The RIA screening is used only to determine if further testing is mandated. The results required for further testing have been administratively determined by the Department of Defense, obviously in conjunction with scientists and experts in the area of urinalysis testing. A negative result which falls below the administratively determined cut-off level of 100 nanograms is in no way dispositive of use or nonuse of marijuana. Indeed, an individual who knowingly ingests marijuana but whose urinalysis result is 99 nanograms is granted a windfall. I would simply hold that the military judge erred in permitting the test results to be placed in evidence because they were irrelevant.

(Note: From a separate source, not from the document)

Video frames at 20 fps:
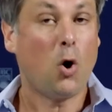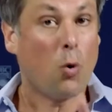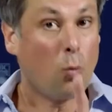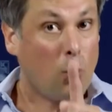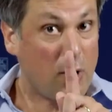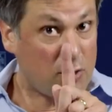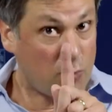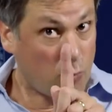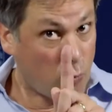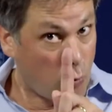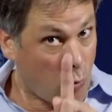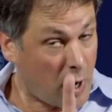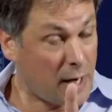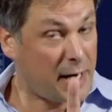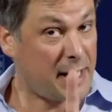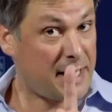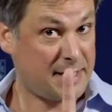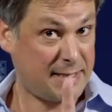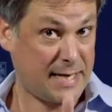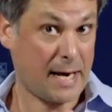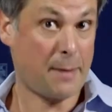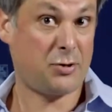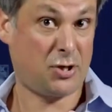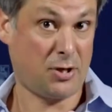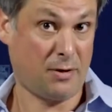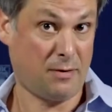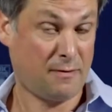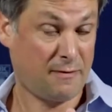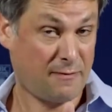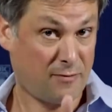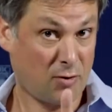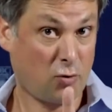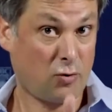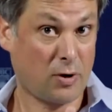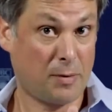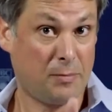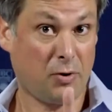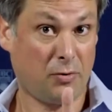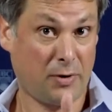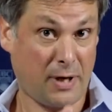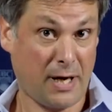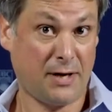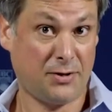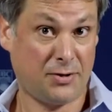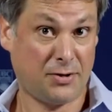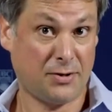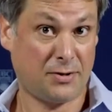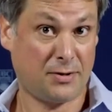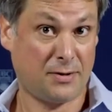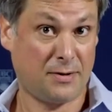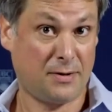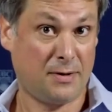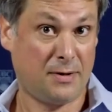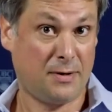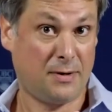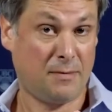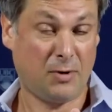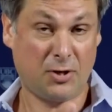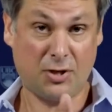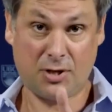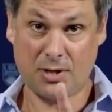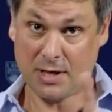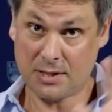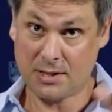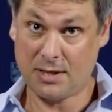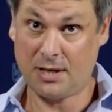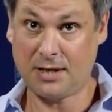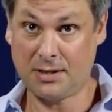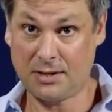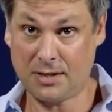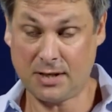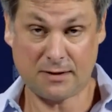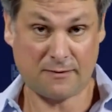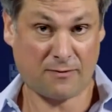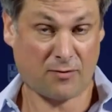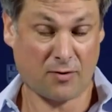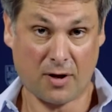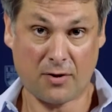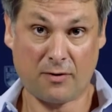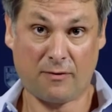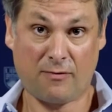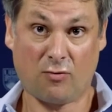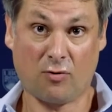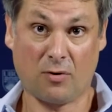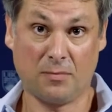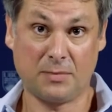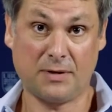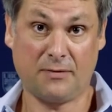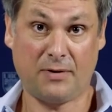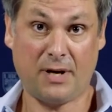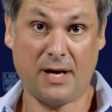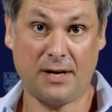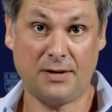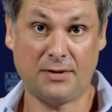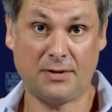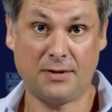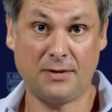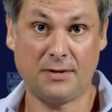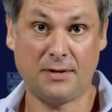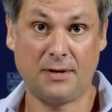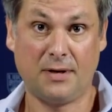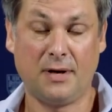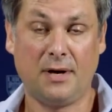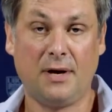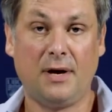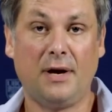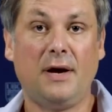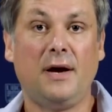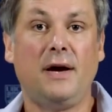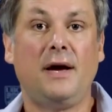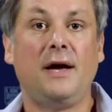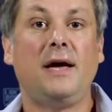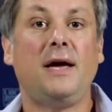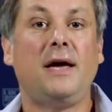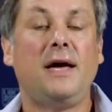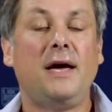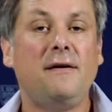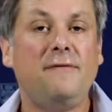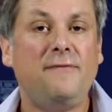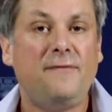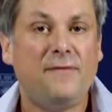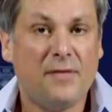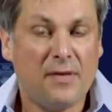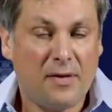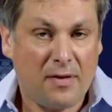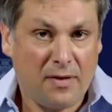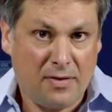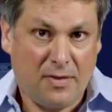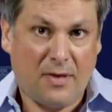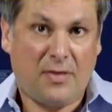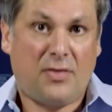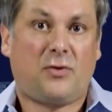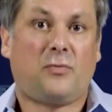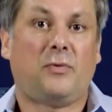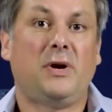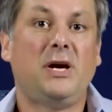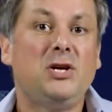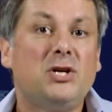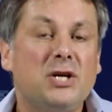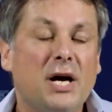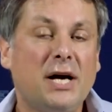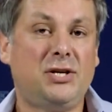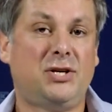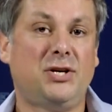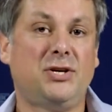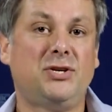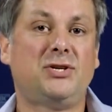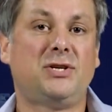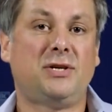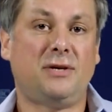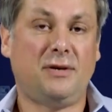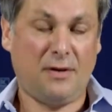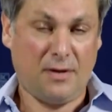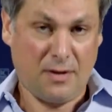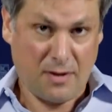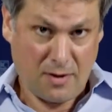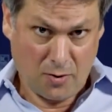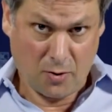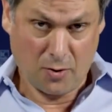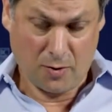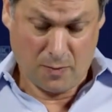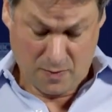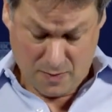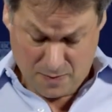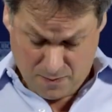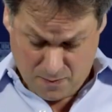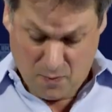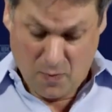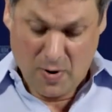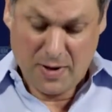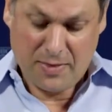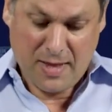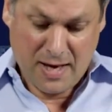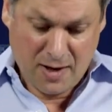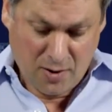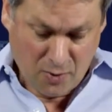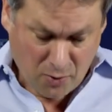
With one exception for criminal cases, which doesn't exist for other forms of cases. If the 3 judges, when they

By the same token, the results of the RIA screening should not have been admitted because RIA screening is not a scientific test “reasonably relied upon by experts in the particular field in forming opinions or inferences.” Mil.R.Evid 703. That test is relied upon generally for the purpose of establishing the need for additional tests, such as the gas chromatography/mass spectrometry analysis.4 It is not relied upon by experts to determine use or nonuse of drugs.
Under the circumstances of this case, the Government’s failure to retain the urine sample of a subject whose results are reported negative does not violate an accused’s right to exculpatory evidence. See Arizona v. Youngblood, 488 U.S. 51, 109 S.Ct. 333, 102 L.Ed.2d 281 (1988).

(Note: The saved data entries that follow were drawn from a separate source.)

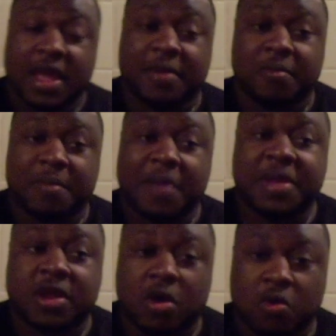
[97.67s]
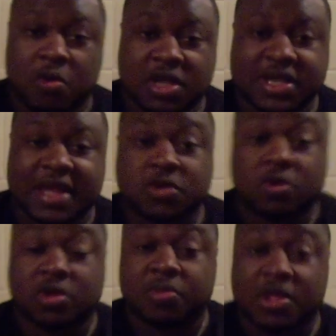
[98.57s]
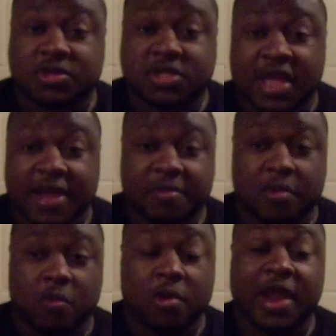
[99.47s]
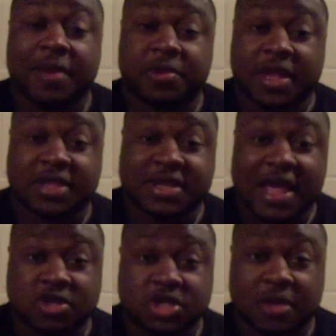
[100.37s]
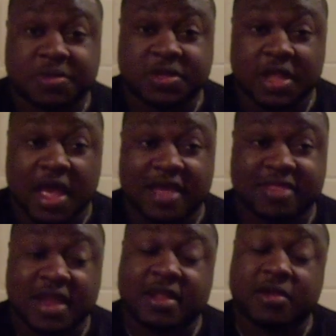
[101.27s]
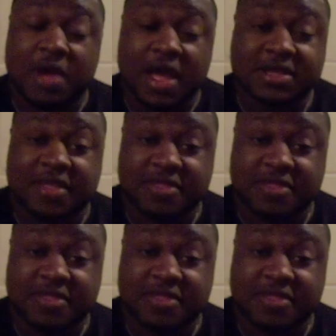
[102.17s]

And my big goal was, I had two older brothers that weren't able to get scholarships athletically wise.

. The Macmillan Book of Proverbs, Maxims and Famous Phrases 534 (B.Stevenson, 5th printing, 1965), quoting Walter Scott, Marmion, Canto vi, line 532 (1808).

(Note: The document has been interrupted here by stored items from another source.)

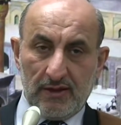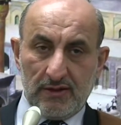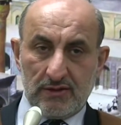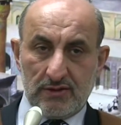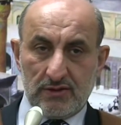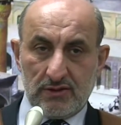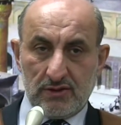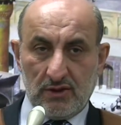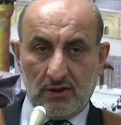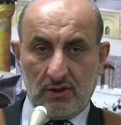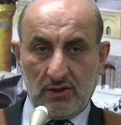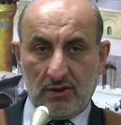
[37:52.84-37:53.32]

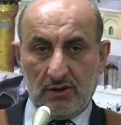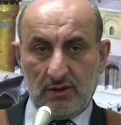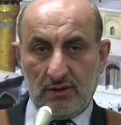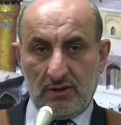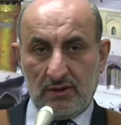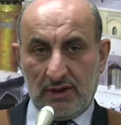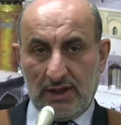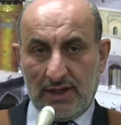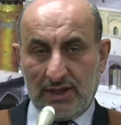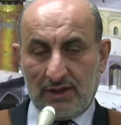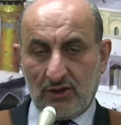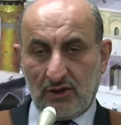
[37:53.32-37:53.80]
So
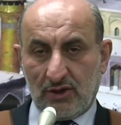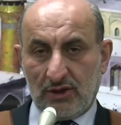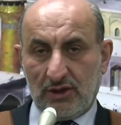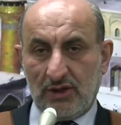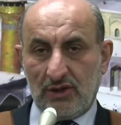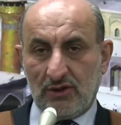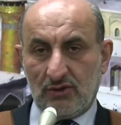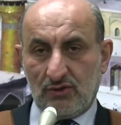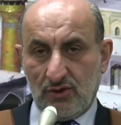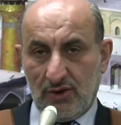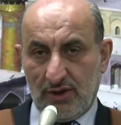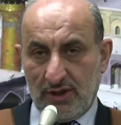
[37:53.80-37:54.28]

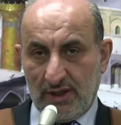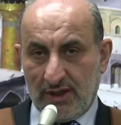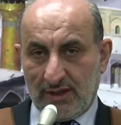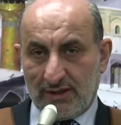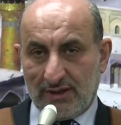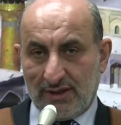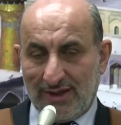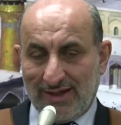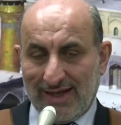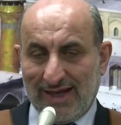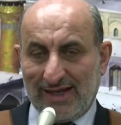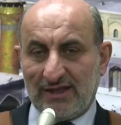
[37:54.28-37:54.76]
according to
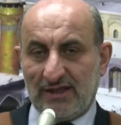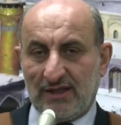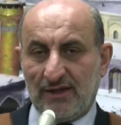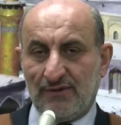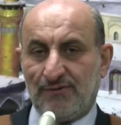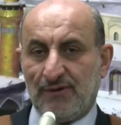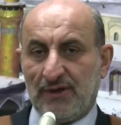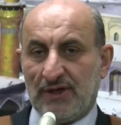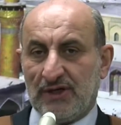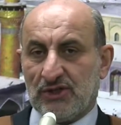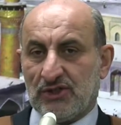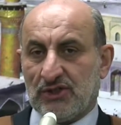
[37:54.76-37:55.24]
that
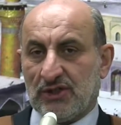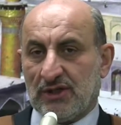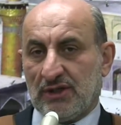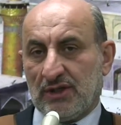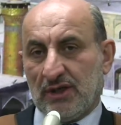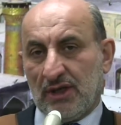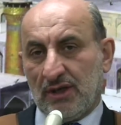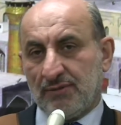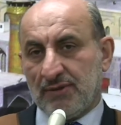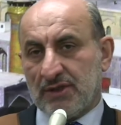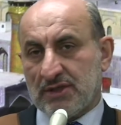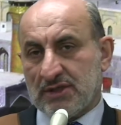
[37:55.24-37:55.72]

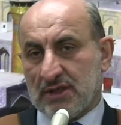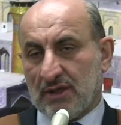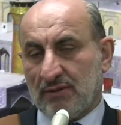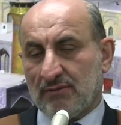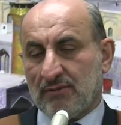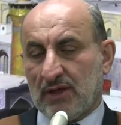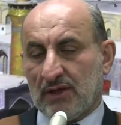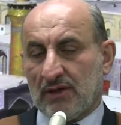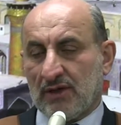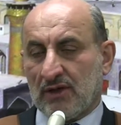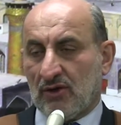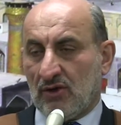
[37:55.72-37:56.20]
definition, I mean,
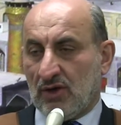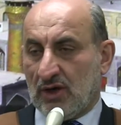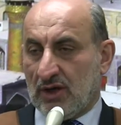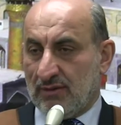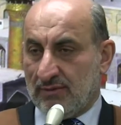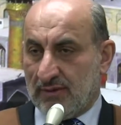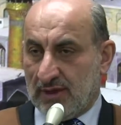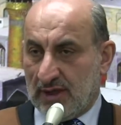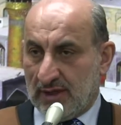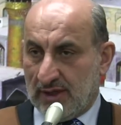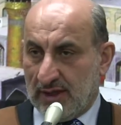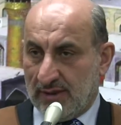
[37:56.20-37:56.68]
some other
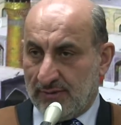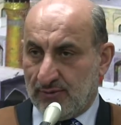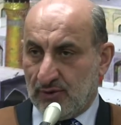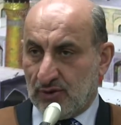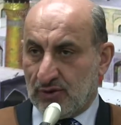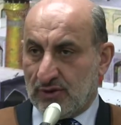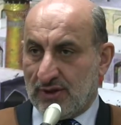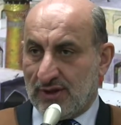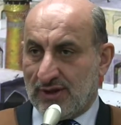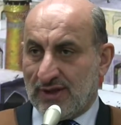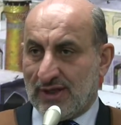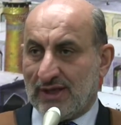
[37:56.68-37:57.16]
ulama, they
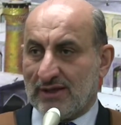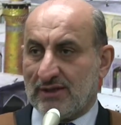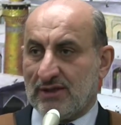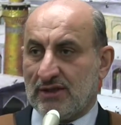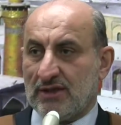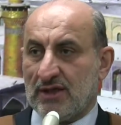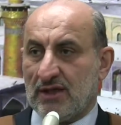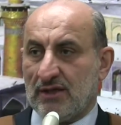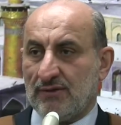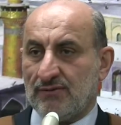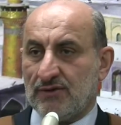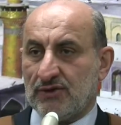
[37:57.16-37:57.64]
put
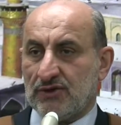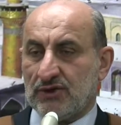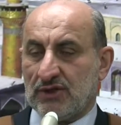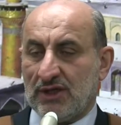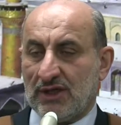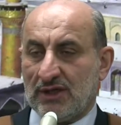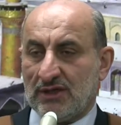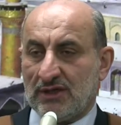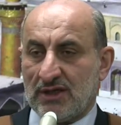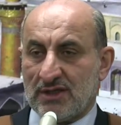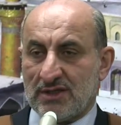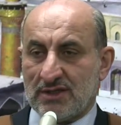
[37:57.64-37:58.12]
that definition,
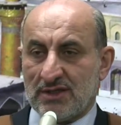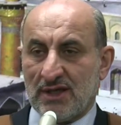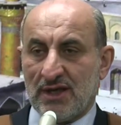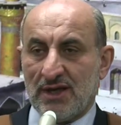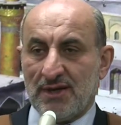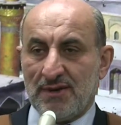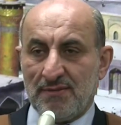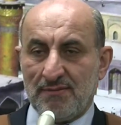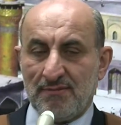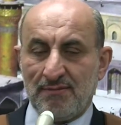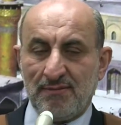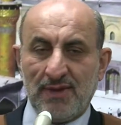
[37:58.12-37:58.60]
it is
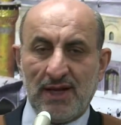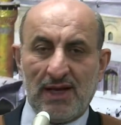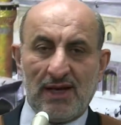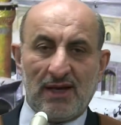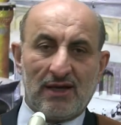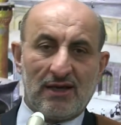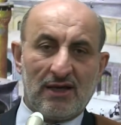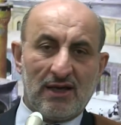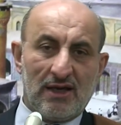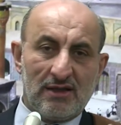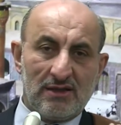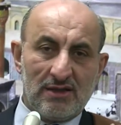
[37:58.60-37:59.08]

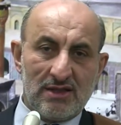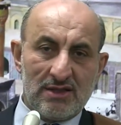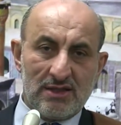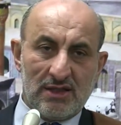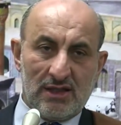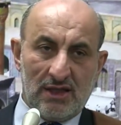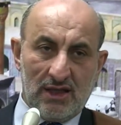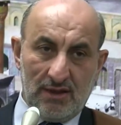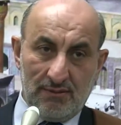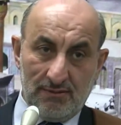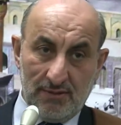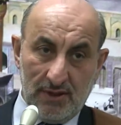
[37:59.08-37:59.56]
malaka, it is
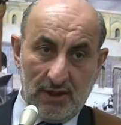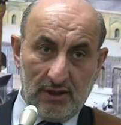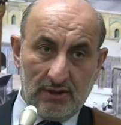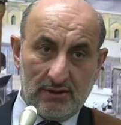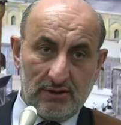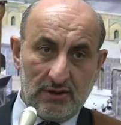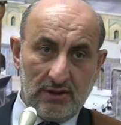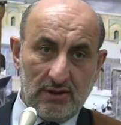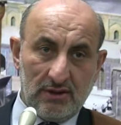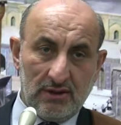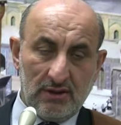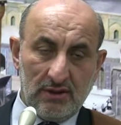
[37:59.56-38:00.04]
an
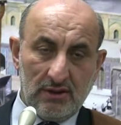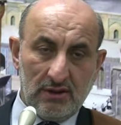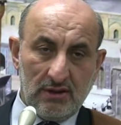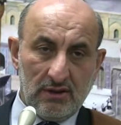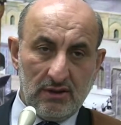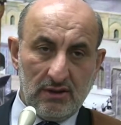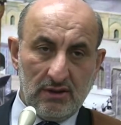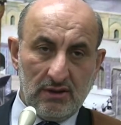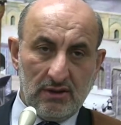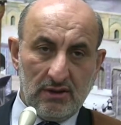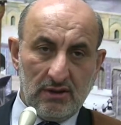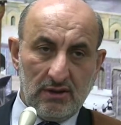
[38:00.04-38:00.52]
ability.
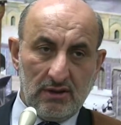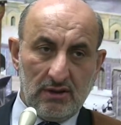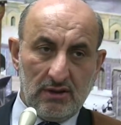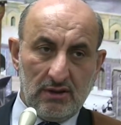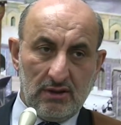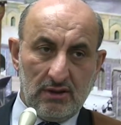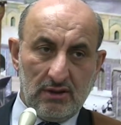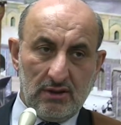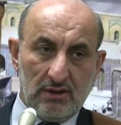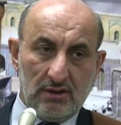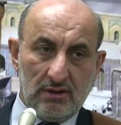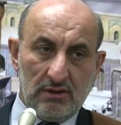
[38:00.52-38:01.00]

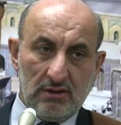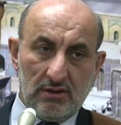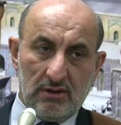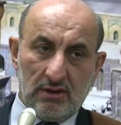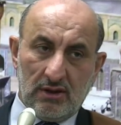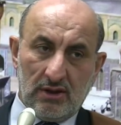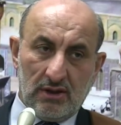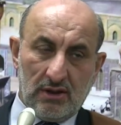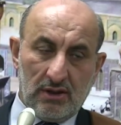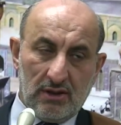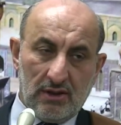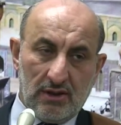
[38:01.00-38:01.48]

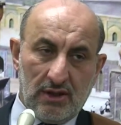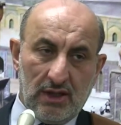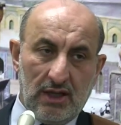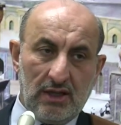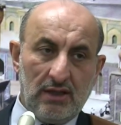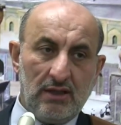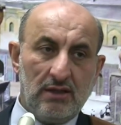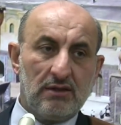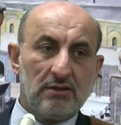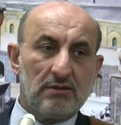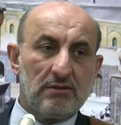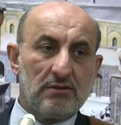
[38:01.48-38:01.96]

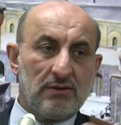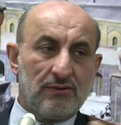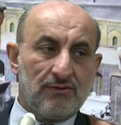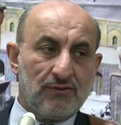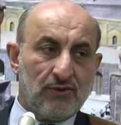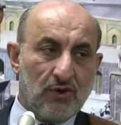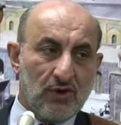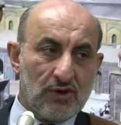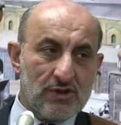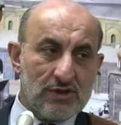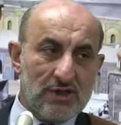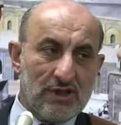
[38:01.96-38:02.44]
Then, of
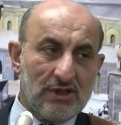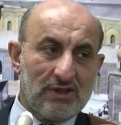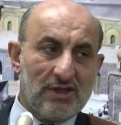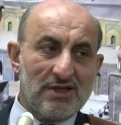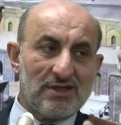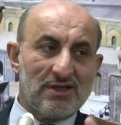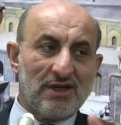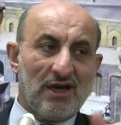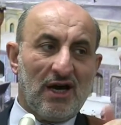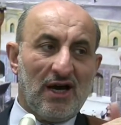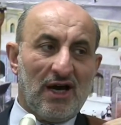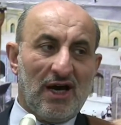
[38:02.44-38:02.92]
course, it
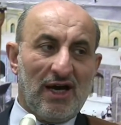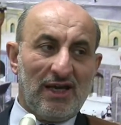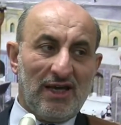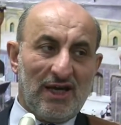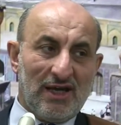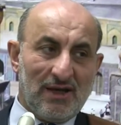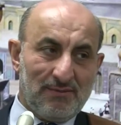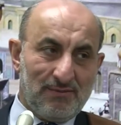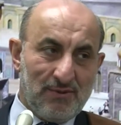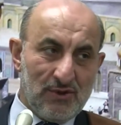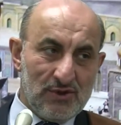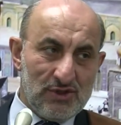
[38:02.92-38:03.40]
is a
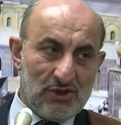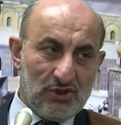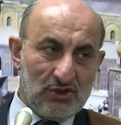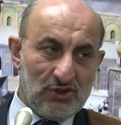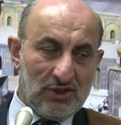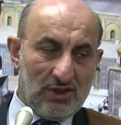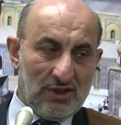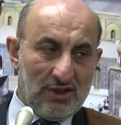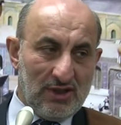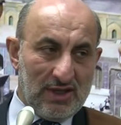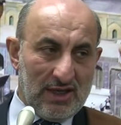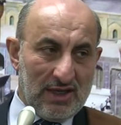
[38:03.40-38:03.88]
higher
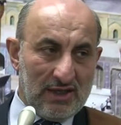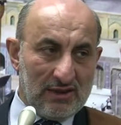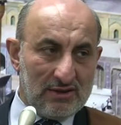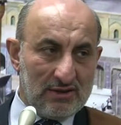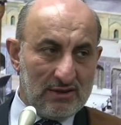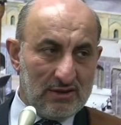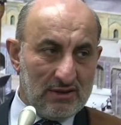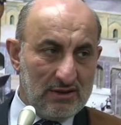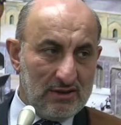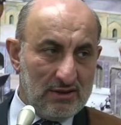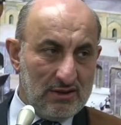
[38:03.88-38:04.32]
position that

. As far as violations of appellant’s right to fundamental due process, I am much more concerned that the Government, the Air Force in particular, prosecutes members for drug abuse based solely upon the testimony of other drug abusers, many of whom have very suspect motives for their testimony. Apparently more than one federal circuit has affirmed prosecutions for conspiracy and distribution without the corpus delecti of the illegal drug, because it has been consumed. They have also upheld convictions without any scientific evidence identifying the nature of the illegal drug itself. Cf. United States v. Shrock, 855 F.2d 327, 332-36 (6th Cir.1988); United States v. Osgood, 794 F.2d 1087 (5th Cir.), cert. denied, 479 U.S. 994, 107 S.Ct. 596, 93 L.Ed.2d 596 (1986). I disagree, however, and continue to invite the defense bar to contest this practice based upon insufficiency of the evidence. Cf. Cook v. United States, 362 F.2d 548 (9th Cir.1966); Slettvet v. State, 258 Ind. 312, 280 N.E.2d 806 (1972).
. Interestingly enough, this result does not mean that the subject tested has never used marijuana; it simply means that no THC metabolite was identified during the test.
. See P. Giannelli, and E. Imwinkelried, Scientific Evidence § 23-2 at 955-58 (1986).